TASK STATEMENT: Return the records as they stand. No picture is to be included.

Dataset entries
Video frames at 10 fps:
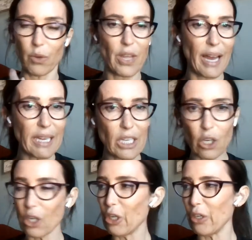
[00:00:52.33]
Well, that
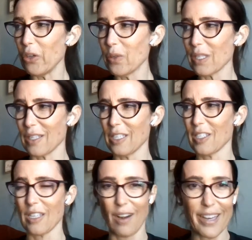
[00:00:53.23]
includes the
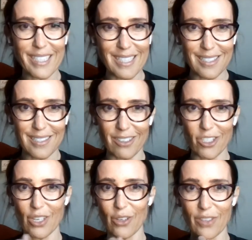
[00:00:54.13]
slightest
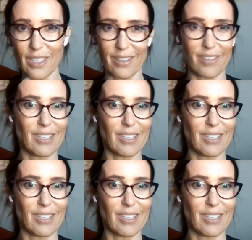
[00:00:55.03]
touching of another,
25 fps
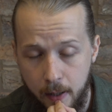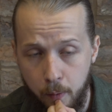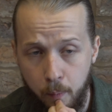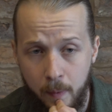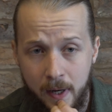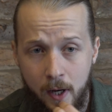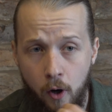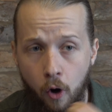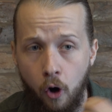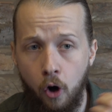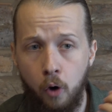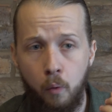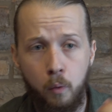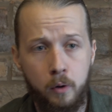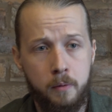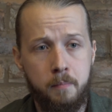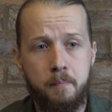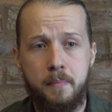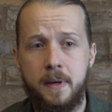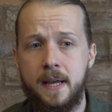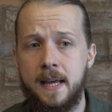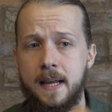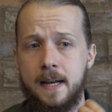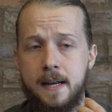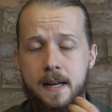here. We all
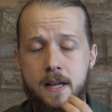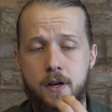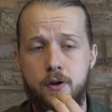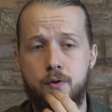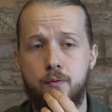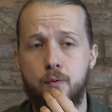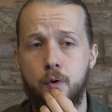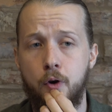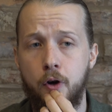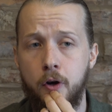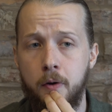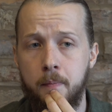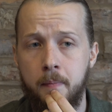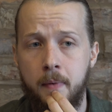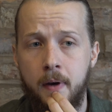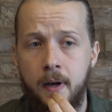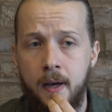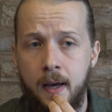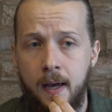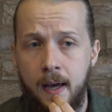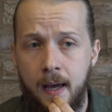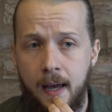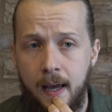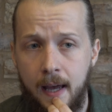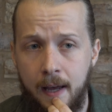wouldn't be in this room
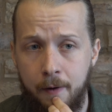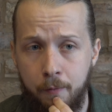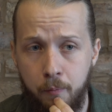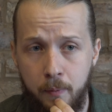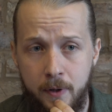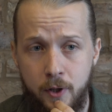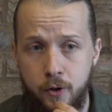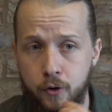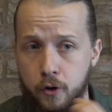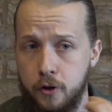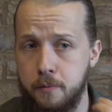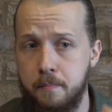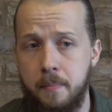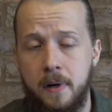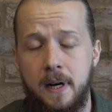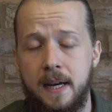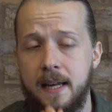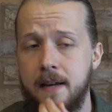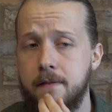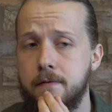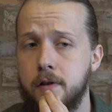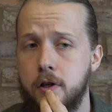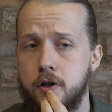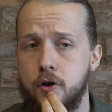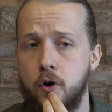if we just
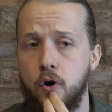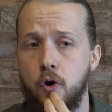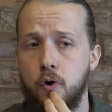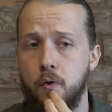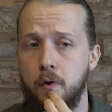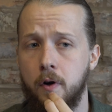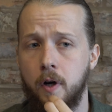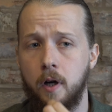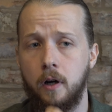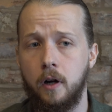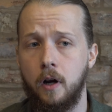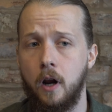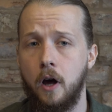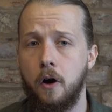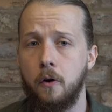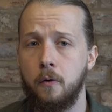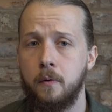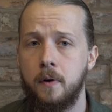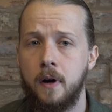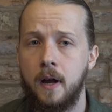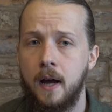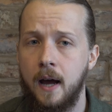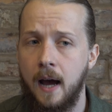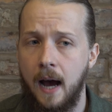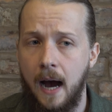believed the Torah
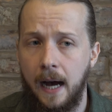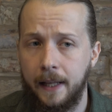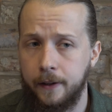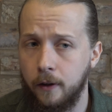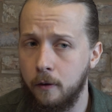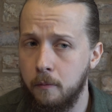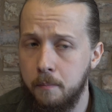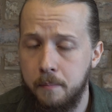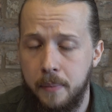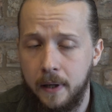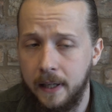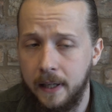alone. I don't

TASK SOLUTION:
Video frames at 10 fps:
[00:00:52.33]
Well, that
[00:00:53.23]
includes the
[00:00:54.13]
slightest
[00:00:55.03]
touching of another,
25 fps
here. We all
wouldn't be in this room
if we just
believed the Torah
alone. I don't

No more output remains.